As pensões visam satisfazer as necessidades de quem já não pode trabalhar. Não podem ser suplementos salariais para os privilegiados. E o trabalho político apenas deve ter como compensação, além do justo salário durante o seu exercício e da justa reforma quando já não se possa trabalhar, o reconhecimento dos cidadãos.

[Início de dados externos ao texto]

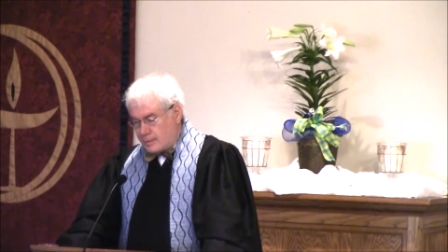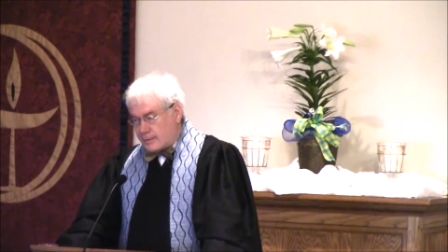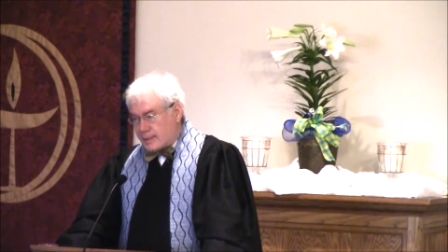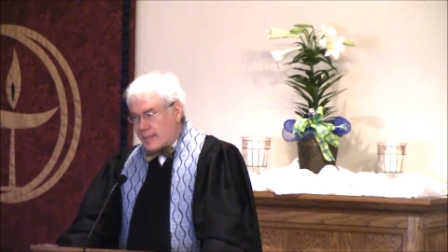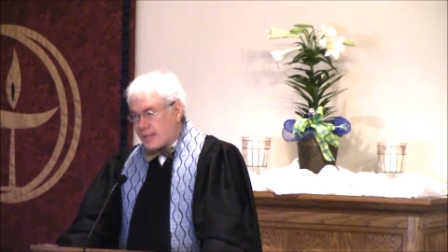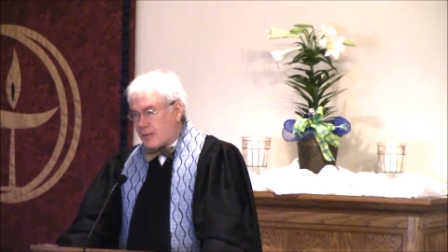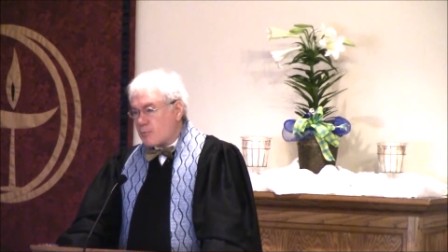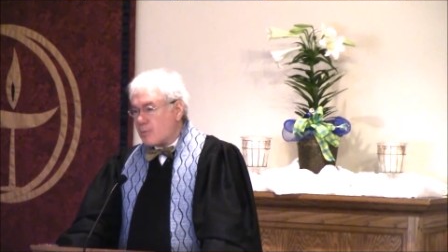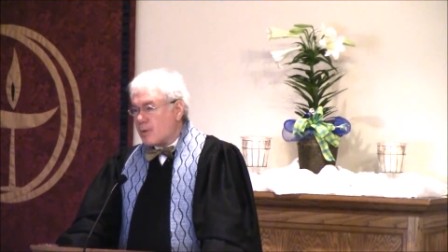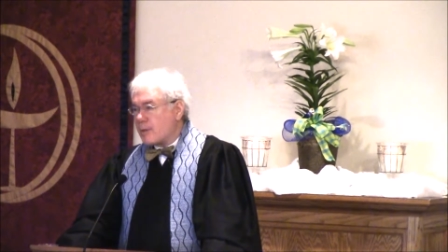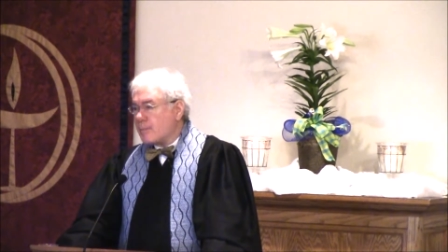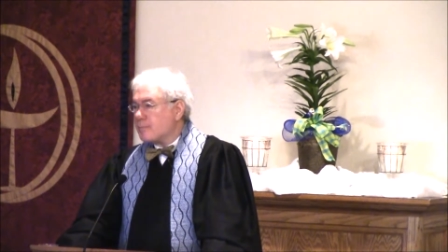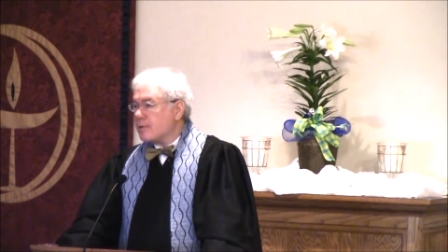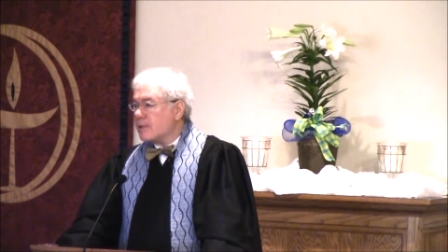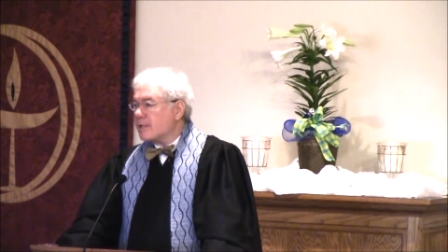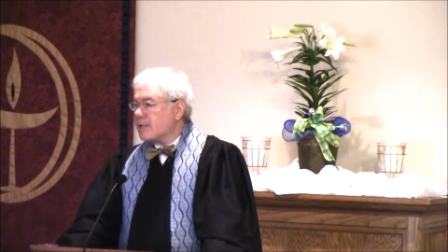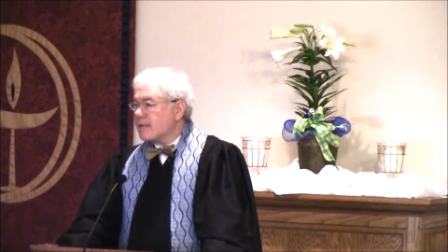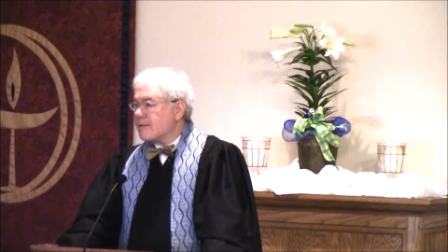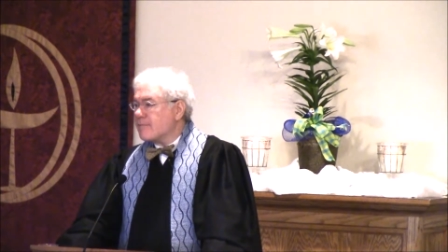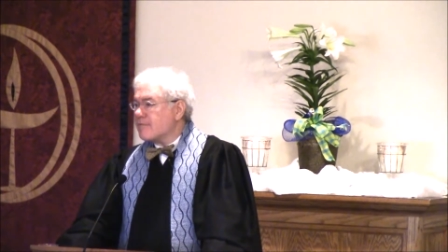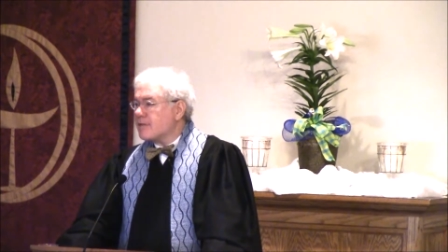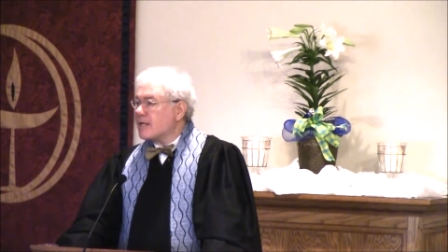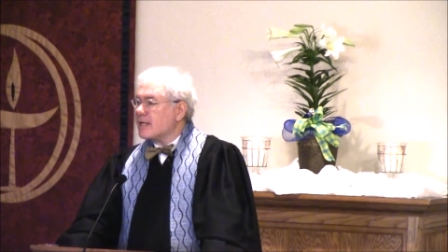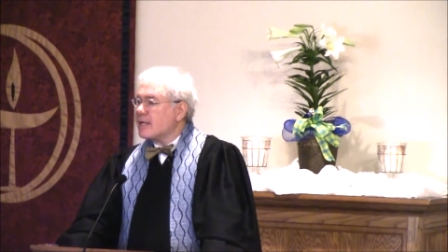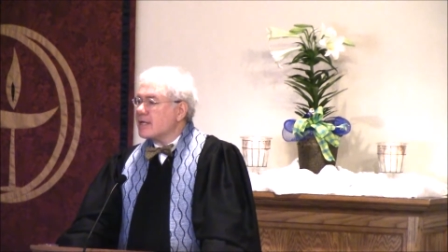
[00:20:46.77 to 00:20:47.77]
Let one
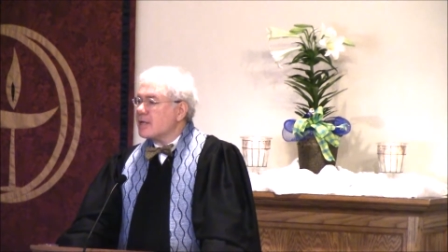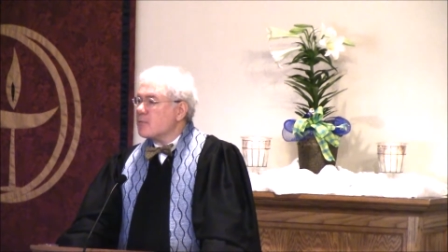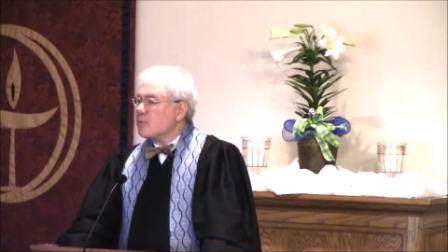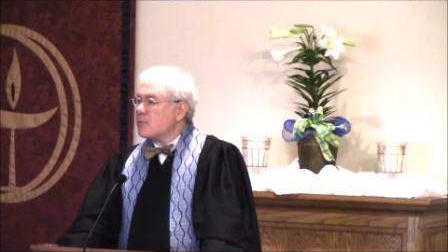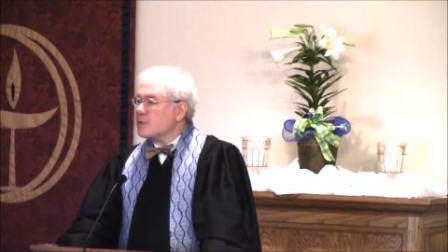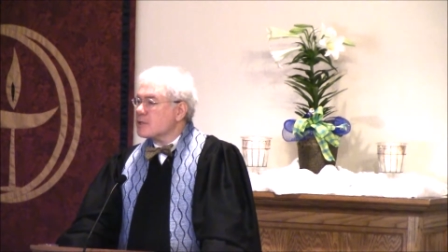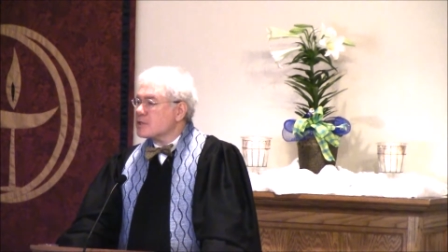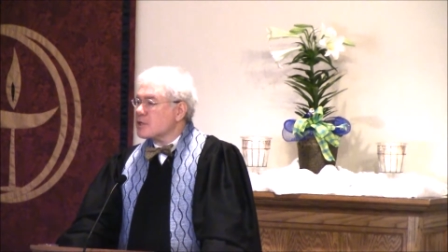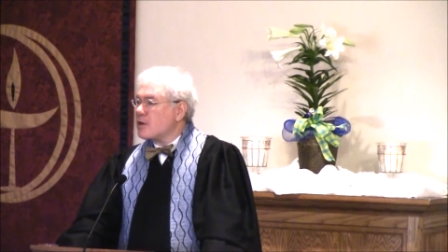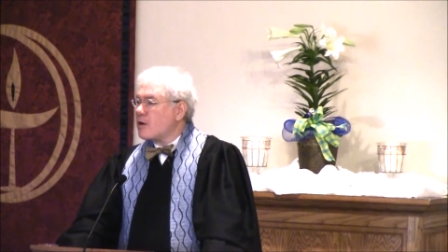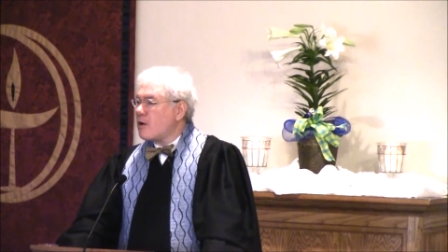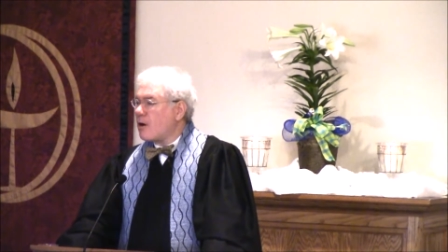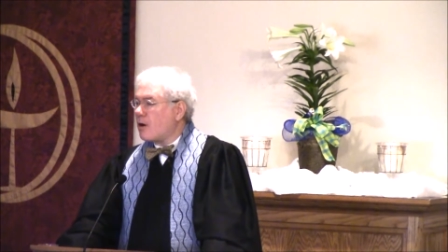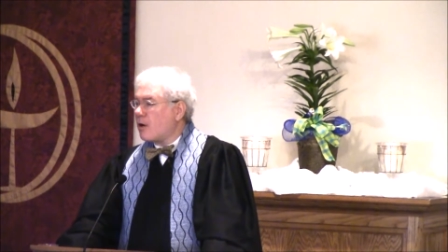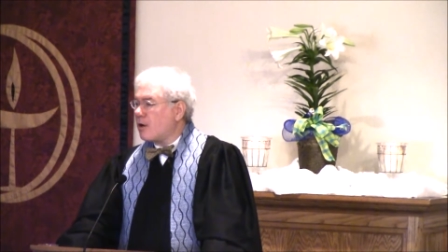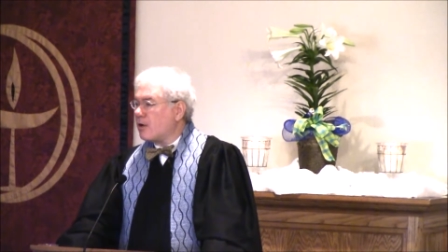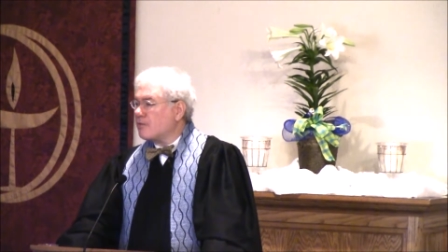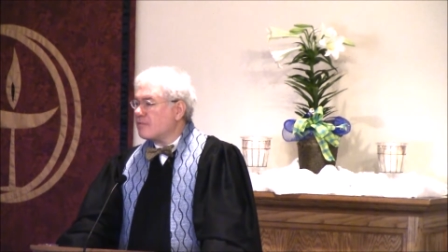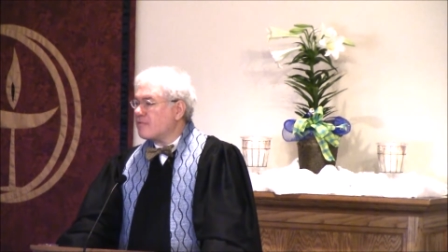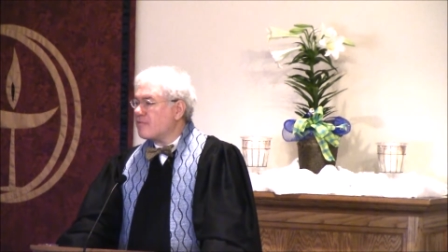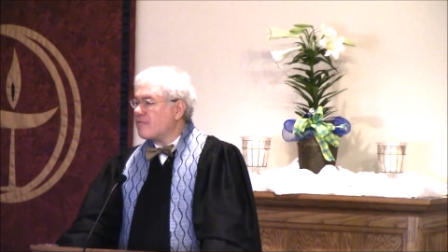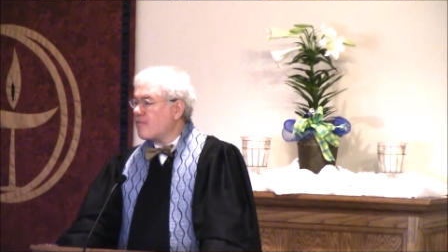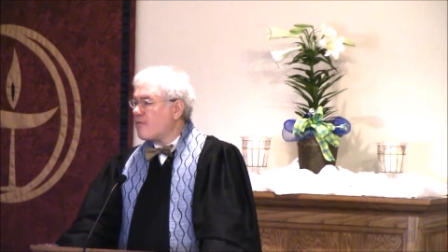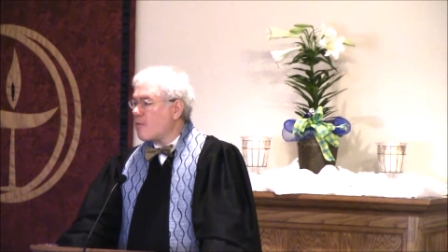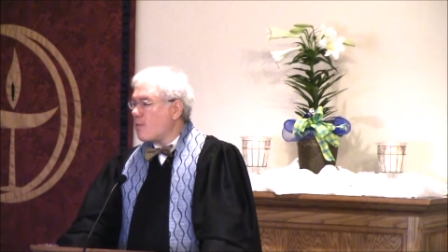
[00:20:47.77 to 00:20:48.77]
believe that he was
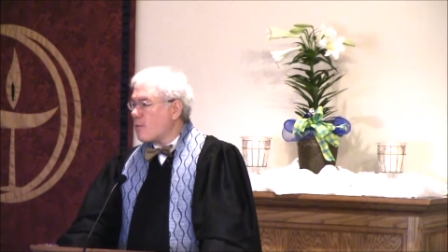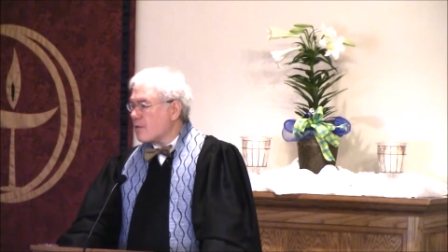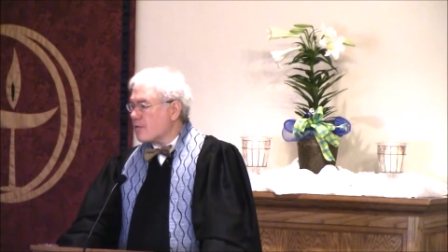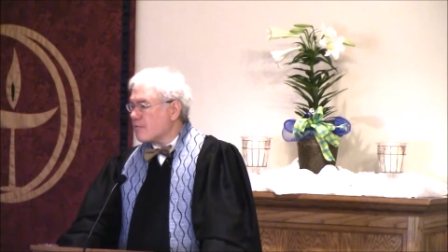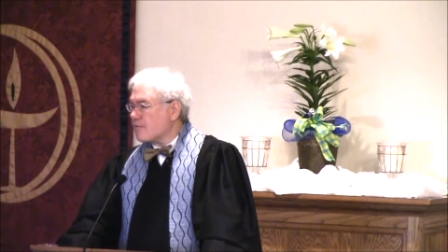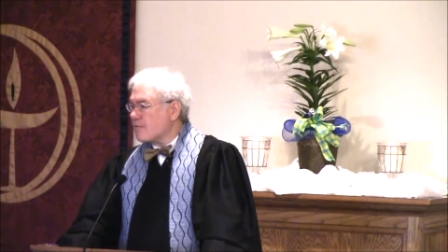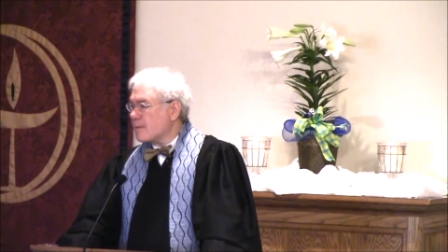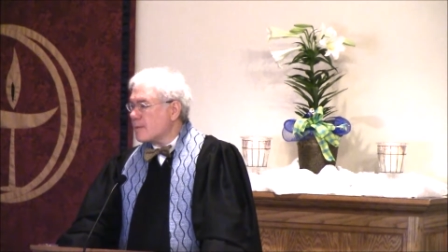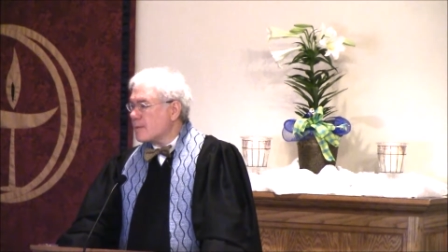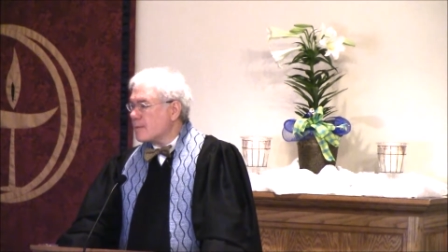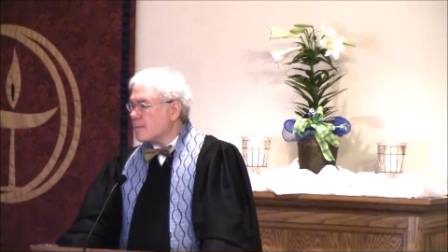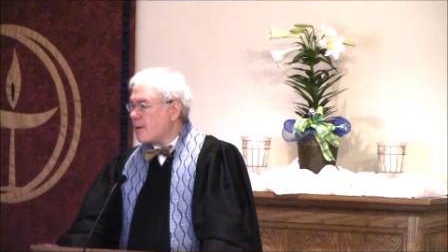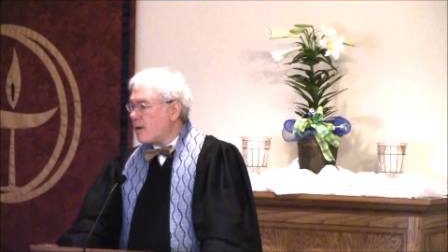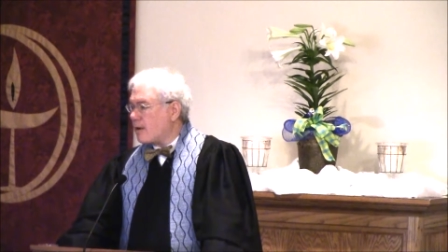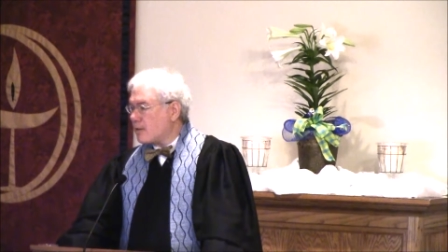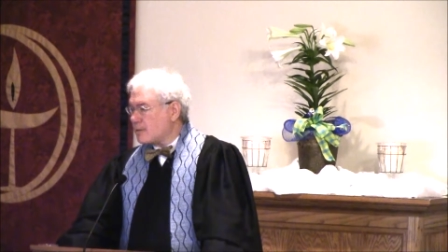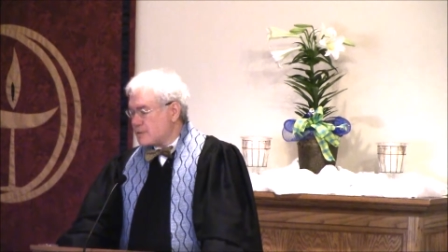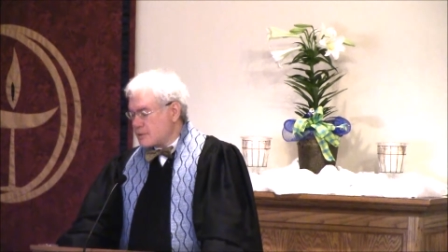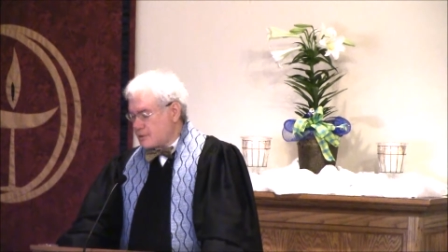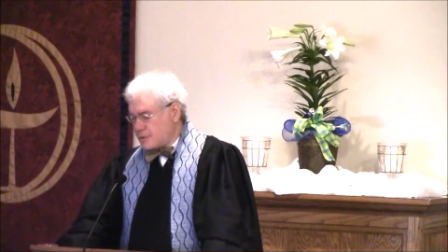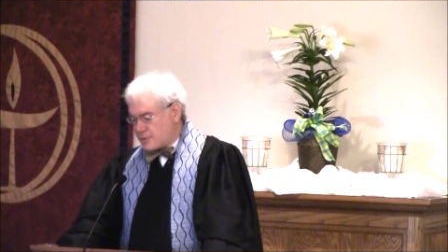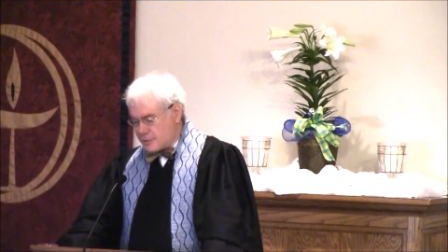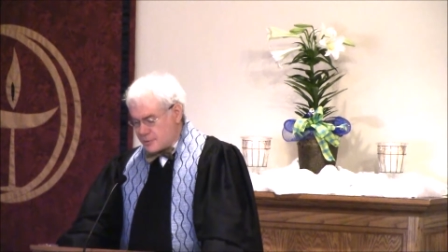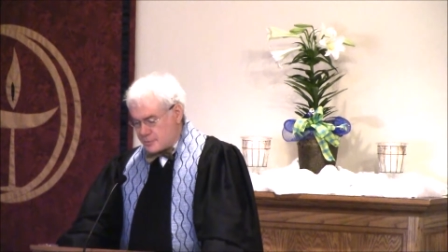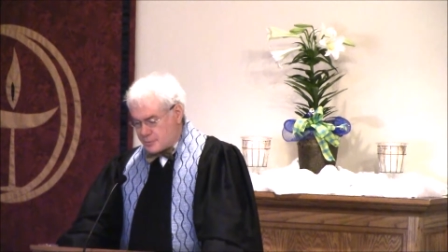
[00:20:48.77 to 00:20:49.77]
called forth from the
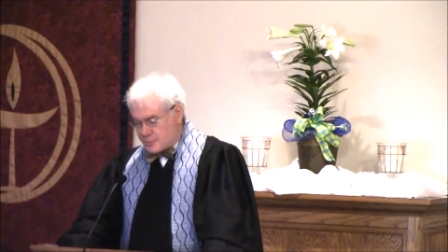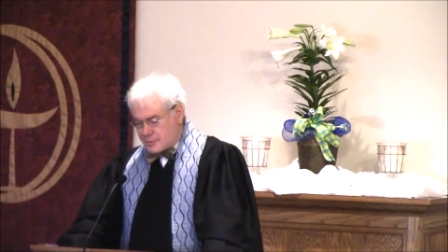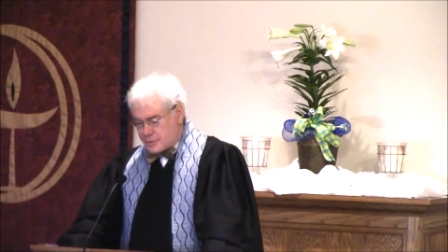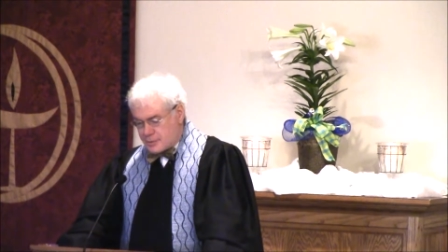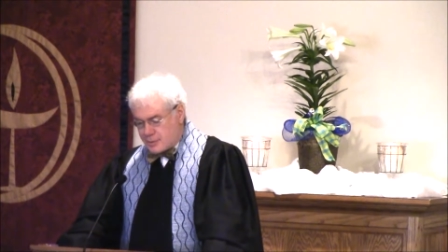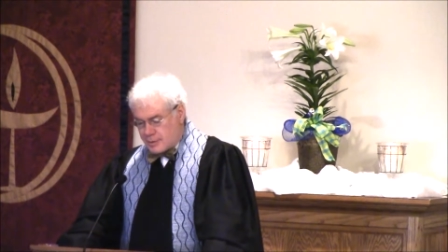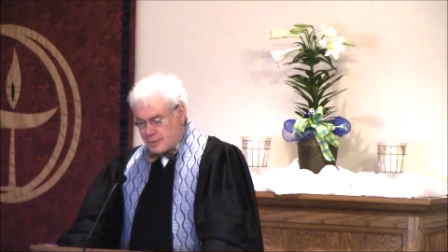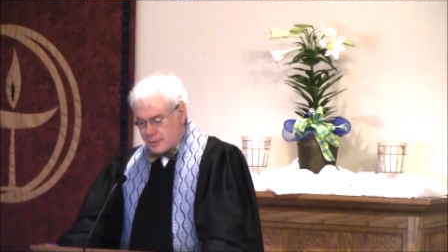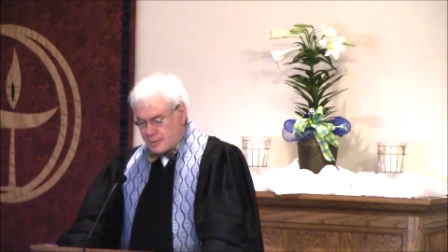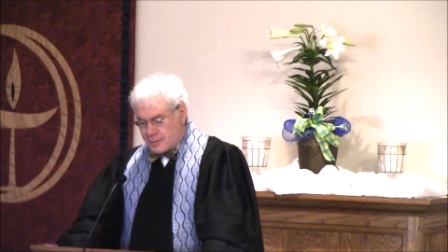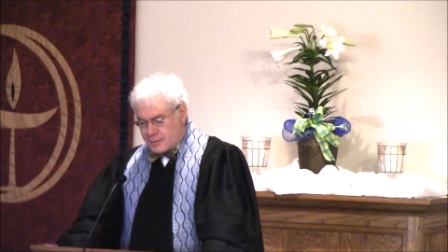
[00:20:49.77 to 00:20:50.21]
multitudes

Os actos da República devem obedecer a um outro requisito: o da transparência (por que é preciso repetir isto tantas vezes?). É absolutamente inadmissível que o Parlamento não esclareça imediatamente e com clareza quem beneficia de quê desde quando e quem solicitou que subvenções. O Estado não pode fazer pagamentos por debaixo da mesa nem os deputados receber subvenções às escondidas. Há algo que muita gente na política (curiosamente costumam estar no aristocraticamente chamado "arco do poder") continua a não perceber: os políticos devem prestar contas aos cidadãos. E não apenas na altura das eleições. O dinheiro que o Estado usa é o nosso dinheiro. É o nosso dinheiro que paga estas subvenções vitalícias. E, acima de tudo, é a nossa vontade que dá legitimidade aos actos do Estado. Sugerir que existe alguma razão do foro da protecção da vida privada que impediria a publicação destes dados é disparatado (tanto mais que dados sobre milhares de pensionistas, reformados e recipientes de subvenções são diariamente publicados em documentos oficiais públicos). E dizer que a não publicação dos nomes dos deputados se deve a uma "orientação" da Comissão Nacional de Protecção de Dados é falso, pois a própria CNPD já afirmou que "nunca se pronunciou sobre a divulgação dos nomes dos deputados que solicitam à Assembleia da República a subvenção mensal vitalícia ou o subsídio de reintegração." As subvenções vitalícias não se recomendam pela sua justiça, mas este baile de desmentidos ainda menos prestigia o Parlamento.

A relutância da AR percebe-se até um certo ponto. Todos os portugueses perceberam que a subvenção vitalícia cheira mal e os deputados pensam que é feio recebê-la. Mas a transparência da vida de um deputado faz parte dos ossos do ofício. Se estes deputados consideram que há algo de vergonhoso em pedir a subvenção vitalícia... não a peçam. Se não consideram, peçam-na, admitam-no e permitam a devida publicação da informação pelo Parlamento.

As subvenções vitalícias estão longe de ser, aliás, as únicas coisas bizarras na remuneração dos políticos em Portugal. Também temos um Presidente da República pensionista, que prescindiu do seu salário de PR para continuar a beneficiar de duas pensões cujo total era mais generoso. E temos uma Presidente da Assembleia da República que prefere igualmente receber uma pensão em vez do seu salário, por este ser inferior àquela. Ambos têm a lei do seu lado. Mas, ao preferir os dois mil euros suplementares da pensão (que não deviam receber) ao salário (que deviam receber) pelo exercício dos cargos que efectivamente ocupam, ambos contribuem para o descrédito da política e para o desprestígio das suas funções.

Precisamos de titulares de cargos públicos bem pagos (sim, penso que o PR, a presidente da AR e os deputados deviam ganhar mais), mas eles devem retirar do exercício das suas funções gratificação suficiente, para não se deixarem seduzir pelos dois mil euros suplementares a que têm direito caso invoquem outro estatuto que não o de dirigente político eleito. Não é digno. Não é bonito.